A Marseille, le 4 août 2016. | AP

Le Collectif contre l’islamophobie en France (CCIF) a annoncé, vendredi 12 août, qu’il avait saisi la justice en référé-liberté afin de contester l’arrêté municipal qui interdit le port du Burkini sur les plages cannoises.

L’arrêté, pris le 28 juillet par le maire (Les Républicains) de Cannes, David Lisnard, précise que « l’accès aux plages et à la baignade est interdit jusqu’au 31 août 2016, à toute personne n’ayant pas une tenue correcte, respectueuse des bonnes mœurs et de la laïcité, respectant les règles d’hygiène et de sécurité des baignades adaptées au domaine public maritime ». « Toute infraction fera l’objet d’un procès verbal et sera punie de l’amende », de 1e catégorie, soit 38 euros, est-il écrit.

Le directeur du CCIF, Marwad Muhammad, a dit au Monde que le collectif se fondait sur deux principaux leviers pour contester la nature de l’arrêté : le fait que la mesure soit restrictive des libertés sans motif justifié ; sa composante stigmatisante à l’endroit des musulmans. Une dizaine d’habitantes de Cannes « directement concernées » avaient sollicité le CCIF, qui collecte depuis 2003 les plaintes pour des actes ou des menaces antimusulmans ou des faits de discriminations en raison de la religion supposée.

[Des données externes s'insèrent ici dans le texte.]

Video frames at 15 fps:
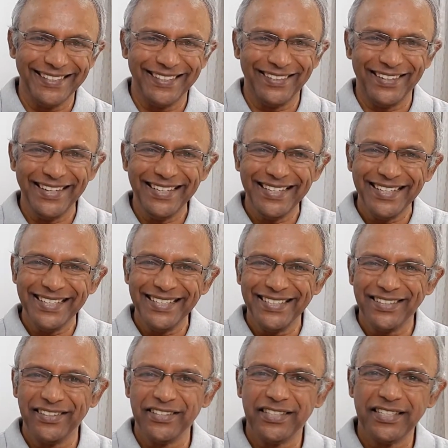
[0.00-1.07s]
Alright?
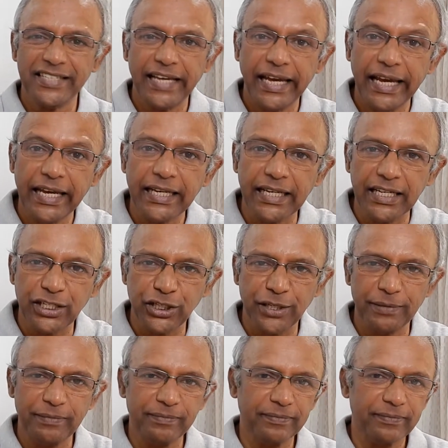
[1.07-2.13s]
So this is English.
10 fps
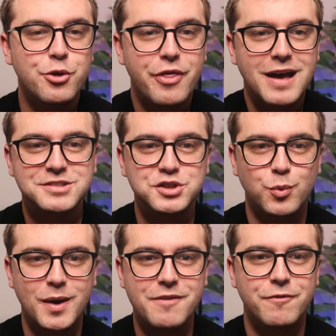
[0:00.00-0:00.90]

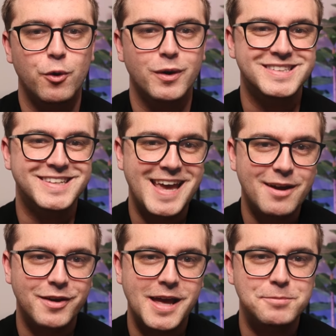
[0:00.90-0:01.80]
2024 is
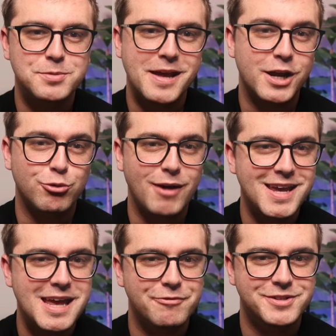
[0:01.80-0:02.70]
gearing up to be a great
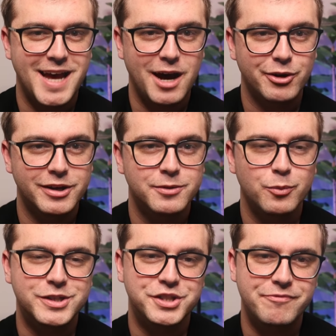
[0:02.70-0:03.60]
year for Tower,
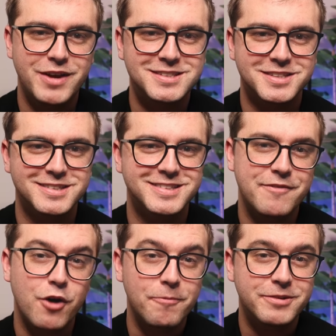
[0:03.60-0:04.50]
which investors
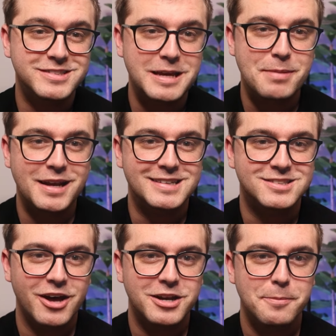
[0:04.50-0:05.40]
have obviously been
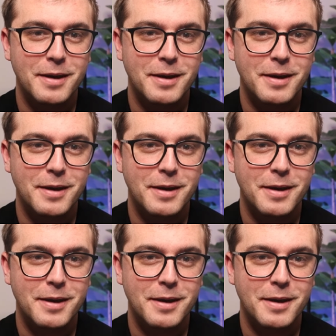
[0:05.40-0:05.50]
excited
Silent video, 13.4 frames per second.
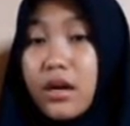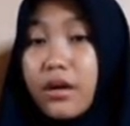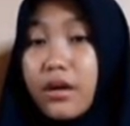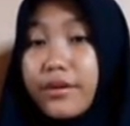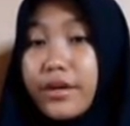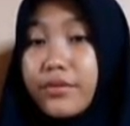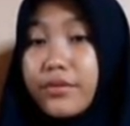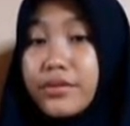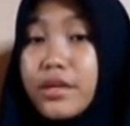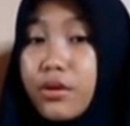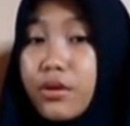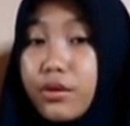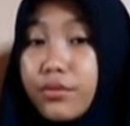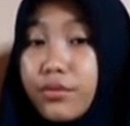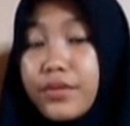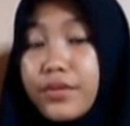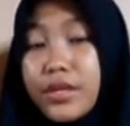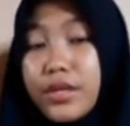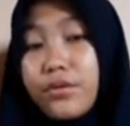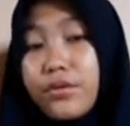or audio
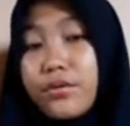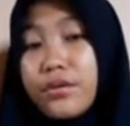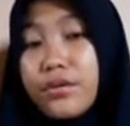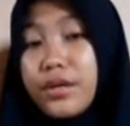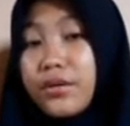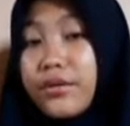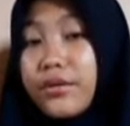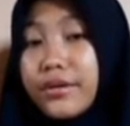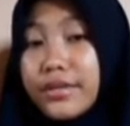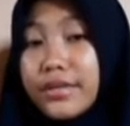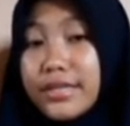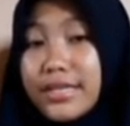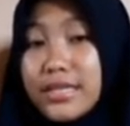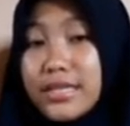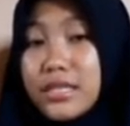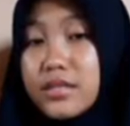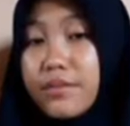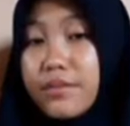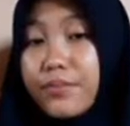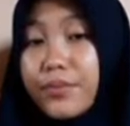video recordings,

Sans faire directement référence au burkini, un maillot de bain porté par certaines femmes musulmanes et qui couvre intégralement le corps, le directeur général des services de la ville de Cannes, Thierry Migoule, avait dit jeudi à l’Agence France-Presse : « Il ne s’agit pas d’interdire le port de signes religieux à la plage, mais les tenues ostentatoires qui font référence à une allégeance à des mouvements terroristes qui nous font la guerre », des tenues que l’on commence à voir à Cannes depuis l’an dernier, selon lui.

Le CCIF « serein »

Le CCIF se dit « relativement serein » quant à l’issue de la procédure, le collectif fait notamment référence au précédent de Wissous Plage, en 2014, lorsqu’il avait fait suspendre un arrêté qui interdisait aux femmes voilées l’entrée du site touristique de la commune de l’Essonne. La préfecture s’était à l’époque opposée à l’arrêté. Concernant Cannes, la préfecture des Alpes-Maritimes n’a pour l’heure pas pris position.

« L’arrêté burkini » est une polémique de plus liée à l’islam parmi celles qui rythment la période estivale en France. Au début du mois d’août, une « journée burkini » prévue dans un parc aquatique privé des Pennes-Mirabeau a été annulée. Nice Matin annonçait vendredi que Villeneuve-Loubet, une autre commune des Alpes-Maritimes, avait pris un arrêté similaire à celui de Cannes.

« Saisonnalité des polémiques »

Le CCIF estime que tous ces événements ont un point commun, « celui de ne pas s’appuyer sur le droit ». Si la loi française interdit le port du voile intégral dans l’espace public, elle n’interdit pas le port de signes religieux. Comme le rappelle au Monde Nicolas Cadène, rapporteur de l’Observatoire de la laïcité, un organisme public qui vise au respect de ce principe en France, « on ne peut invoquer le principe de laïcité pour justifier des restrictions vestimentaires dans l’espace public ».

Selon M. Muhammad, il existe « une saisonnalité des polémiques » autour de l’islam. « Les jupes trop longues posent problème dans les classes, la nourriture halal ou l’abattage rituel pendant le ramadan, le burkini en période estivale ». Il déplore la volonté de certains de « créer un problème musulman ».

Nicolas Cadène appelle, lui, à la responsabilité, constant que « certaines décisions politiques ne sont pas fondées sur de réels problèmes ». « Il est inutile de créer de nouveaux interdits qui ne feraient qu’alimenter le repli sur soi et les postures victimaires », argue-t-il.

Dans un communiqué consulté par L’Express et Nice Matin, la Ligue des droits de l’homme de Cannes, qui dénonce un « abus de droit » et fait référence au principe de la laïcité contenu dans la Constitution, compte suivre la même procédure judiciaire que le CCIF, lundi au plus tard. « Notre maire a-t-il le catalogue des vêtements autorisés sur les plages de Cannes et bientôt dans nos rues ? A quand une milice des mœurs comme au pays des mollahs ? », s’interroge l’association dans un communiqué. « Comment en effet, ne pas craindre que, par des attitudes aussi exclusives et répressives, certains de nos compatriotes ne se sentent exclus de la cité ? », déplore la LDH.